Federal Reserve Chair Powell gave global monetary policy tightening expectations another hawkish push after signalling that recent data has been stronger and inflation remains uncomfortably high. The SOFR curve implies a 5.65% Fed funds peak in September, i.e. higher for longer, while December 2023-24 spreads at -147.5bp are within 5bp of the lows of the cycle, indicating steep cuts through 2024.

The crystallisation of the Fed's higher-for-longer view and 40bp priced for the March FOMC implies that investors are increasingly open to the Fed reverting to a 50bp hiking pace that Chair Powell did not push back against. That setup leaves Fed pricing more dependent than ever on major data releases over the next week with NFP out on March 10 and CPI March 14.
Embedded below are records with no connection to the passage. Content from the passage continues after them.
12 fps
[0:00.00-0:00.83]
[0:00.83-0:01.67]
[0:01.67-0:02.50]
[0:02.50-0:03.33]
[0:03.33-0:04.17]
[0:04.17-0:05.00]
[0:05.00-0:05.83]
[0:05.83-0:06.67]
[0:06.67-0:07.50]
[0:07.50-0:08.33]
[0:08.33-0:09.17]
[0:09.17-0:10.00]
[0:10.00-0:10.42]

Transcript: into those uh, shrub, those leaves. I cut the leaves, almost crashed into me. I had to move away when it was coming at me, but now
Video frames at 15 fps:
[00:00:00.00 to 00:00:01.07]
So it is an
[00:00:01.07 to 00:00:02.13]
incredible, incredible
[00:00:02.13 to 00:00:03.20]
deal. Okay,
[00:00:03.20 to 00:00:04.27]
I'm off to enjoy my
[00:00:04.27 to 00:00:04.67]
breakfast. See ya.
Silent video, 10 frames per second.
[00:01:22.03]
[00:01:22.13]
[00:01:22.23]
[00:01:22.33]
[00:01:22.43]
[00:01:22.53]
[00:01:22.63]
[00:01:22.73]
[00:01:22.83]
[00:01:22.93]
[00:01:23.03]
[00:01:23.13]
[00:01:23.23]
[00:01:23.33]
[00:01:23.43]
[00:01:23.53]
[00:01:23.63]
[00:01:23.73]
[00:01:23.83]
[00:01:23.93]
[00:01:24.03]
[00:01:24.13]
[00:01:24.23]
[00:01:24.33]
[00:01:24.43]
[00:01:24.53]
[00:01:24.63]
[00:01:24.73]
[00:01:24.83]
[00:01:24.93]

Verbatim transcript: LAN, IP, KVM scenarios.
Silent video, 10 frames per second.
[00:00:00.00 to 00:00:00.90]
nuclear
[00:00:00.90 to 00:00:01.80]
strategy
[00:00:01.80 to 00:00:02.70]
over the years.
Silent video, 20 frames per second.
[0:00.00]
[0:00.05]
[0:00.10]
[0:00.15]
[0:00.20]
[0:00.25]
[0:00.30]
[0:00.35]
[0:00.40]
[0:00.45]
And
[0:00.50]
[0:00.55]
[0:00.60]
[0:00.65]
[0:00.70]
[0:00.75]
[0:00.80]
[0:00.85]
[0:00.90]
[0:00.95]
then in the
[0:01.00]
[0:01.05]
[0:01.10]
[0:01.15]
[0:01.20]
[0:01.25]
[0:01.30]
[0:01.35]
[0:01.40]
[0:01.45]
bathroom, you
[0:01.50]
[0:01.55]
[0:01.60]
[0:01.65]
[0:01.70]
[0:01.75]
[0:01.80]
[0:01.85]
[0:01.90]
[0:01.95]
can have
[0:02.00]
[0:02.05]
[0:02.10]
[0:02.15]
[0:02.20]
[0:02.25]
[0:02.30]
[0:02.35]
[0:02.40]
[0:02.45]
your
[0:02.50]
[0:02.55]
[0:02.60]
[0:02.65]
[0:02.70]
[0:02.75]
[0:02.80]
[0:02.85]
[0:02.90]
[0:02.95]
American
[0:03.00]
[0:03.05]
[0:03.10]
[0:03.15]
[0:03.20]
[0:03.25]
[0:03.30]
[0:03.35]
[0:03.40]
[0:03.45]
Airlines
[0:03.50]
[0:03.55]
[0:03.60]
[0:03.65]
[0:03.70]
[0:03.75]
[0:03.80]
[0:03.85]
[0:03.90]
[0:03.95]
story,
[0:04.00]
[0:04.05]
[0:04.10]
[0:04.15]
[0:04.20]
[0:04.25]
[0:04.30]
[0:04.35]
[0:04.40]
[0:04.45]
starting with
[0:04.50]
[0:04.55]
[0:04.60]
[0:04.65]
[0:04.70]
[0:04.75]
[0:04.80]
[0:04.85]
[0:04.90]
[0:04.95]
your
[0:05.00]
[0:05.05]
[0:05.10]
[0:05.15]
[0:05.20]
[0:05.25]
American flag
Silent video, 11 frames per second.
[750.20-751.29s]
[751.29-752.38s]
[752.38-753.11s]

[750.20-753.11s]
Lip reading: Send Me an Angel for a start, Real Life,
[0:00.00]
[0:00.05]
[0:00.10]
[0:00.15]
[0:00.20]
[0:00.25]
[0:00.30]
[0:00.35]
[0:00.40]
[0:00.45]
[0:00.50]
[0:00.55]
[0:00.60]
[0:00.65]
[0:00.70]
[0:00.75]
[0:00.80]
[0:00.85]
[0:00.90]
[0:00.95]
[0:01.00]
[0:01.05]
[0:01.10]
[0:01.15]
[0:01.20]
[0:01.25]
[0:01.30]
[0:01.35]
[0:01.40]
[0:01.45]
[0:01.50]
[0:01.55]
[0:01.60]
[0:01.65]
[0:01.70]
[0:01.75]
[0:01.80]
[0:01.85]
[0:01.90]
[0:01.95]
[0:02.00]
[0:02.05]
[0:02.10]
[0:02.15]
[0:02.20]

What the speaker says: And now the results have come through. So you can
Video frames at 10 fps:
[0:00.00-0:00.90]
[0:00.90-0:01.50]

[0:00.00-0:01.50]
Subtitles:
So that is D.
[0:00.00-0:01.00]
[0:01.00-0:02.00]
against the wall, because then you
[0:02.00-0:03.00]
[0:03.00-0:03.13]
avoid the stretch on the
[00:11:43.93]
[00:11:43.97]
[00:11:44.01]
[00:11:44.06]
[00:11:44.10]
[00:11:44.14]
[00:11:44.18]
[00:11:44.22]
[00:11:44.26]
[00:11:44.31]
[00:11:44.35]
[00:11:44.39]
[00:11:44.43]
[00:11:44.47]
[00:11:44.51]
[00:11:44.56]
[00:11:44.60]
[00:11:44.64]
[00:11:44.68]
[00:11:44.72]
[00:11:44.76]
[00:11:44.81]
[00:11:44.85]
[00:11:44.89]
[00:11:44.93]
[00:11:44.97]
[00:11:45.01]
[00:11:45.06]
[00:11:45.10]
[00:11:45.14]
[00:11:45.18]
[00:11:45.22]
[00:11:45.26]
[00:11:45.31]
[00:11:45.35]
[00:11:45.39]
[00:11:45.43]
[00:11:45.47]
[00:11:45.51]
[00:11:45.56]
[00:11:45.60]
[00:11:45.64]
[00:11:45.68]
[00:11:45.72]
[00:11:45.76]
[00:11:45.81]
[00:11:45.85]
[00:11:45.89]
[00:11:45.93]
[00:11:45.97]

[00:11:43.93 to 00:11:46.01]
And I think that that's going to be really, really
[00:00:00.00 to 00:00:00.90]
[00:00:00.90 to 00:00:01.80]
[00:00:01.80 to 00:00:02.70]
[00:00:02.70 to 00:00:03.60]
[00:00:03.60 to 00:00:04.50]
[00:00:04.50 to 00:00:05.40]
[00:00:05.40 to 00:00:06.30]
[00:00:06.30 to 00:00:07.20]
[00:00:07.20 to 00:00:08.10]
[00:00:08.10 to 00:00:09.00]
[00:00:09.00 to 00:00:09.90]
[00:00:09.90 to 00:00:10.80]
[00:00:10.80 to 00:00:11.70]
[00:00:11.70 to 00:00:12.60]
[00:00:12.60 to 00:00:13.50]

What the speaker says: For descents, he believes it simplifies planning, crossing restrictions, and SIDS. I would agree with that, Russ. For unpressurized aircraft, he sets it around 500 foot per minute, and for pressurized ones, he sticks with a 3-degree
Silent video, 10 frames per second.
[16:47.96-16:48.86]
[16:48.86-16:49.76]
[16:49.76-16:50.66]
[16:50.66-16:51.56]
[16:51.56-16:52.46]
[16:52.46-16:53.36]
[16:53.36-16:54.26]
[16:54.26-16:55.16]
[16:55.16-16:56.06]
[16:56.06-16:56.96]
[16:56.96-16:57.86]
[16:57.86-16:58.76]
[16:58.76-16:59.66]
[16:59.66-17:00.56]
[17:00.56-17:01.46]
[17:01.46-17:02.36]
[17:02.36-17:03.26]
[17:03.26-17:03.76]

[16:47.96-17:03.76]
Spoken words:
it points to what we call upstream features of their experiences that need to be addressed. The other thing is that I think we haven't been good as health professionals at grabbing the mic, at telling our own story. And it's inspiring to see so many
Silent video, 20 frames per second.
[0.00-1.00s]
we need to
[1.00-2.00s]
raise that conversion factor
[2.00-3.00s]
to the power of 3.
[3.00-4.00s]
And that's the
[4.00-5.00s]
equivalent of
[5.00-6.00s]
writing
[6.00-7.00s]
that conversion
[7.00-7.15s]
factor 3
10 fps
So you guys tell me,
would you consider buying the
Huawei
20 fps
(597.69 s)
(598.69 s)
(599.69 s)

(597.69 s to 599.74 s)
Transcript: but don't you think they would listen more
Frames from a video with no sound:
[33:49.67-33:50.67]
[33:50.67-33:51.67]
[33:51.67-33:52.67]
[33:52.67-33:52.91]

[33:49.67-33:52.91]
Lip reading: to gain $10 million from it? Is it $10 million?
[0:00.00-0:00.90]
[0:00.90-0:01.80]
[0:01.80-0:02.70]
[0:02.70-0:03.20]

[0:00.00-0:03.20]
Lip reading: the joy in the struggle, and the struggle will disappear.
Unless US jobs and inflation trends turn negative soon, the investing environment for duration-sensitive equities and EM bonds and equities will remain challenging, commensurate with USD upside. Still high US real yields suggest an economy that is not buckling under the weight of tighter monetary policy.

For the Bank of Japan, yen underperformance over the past month puts pressure on Governor Kuroda to further adjust Yield Curve Control at Friday's monetary policy meeting.

Meanwhile, the Reserve Bank of Australia's openness to a pause in its hiking cycle at the April meeting is making AUD upside much more difficult, particularly after an underwhelming China National People's Congress did not hint at more stimulus beyond expectations.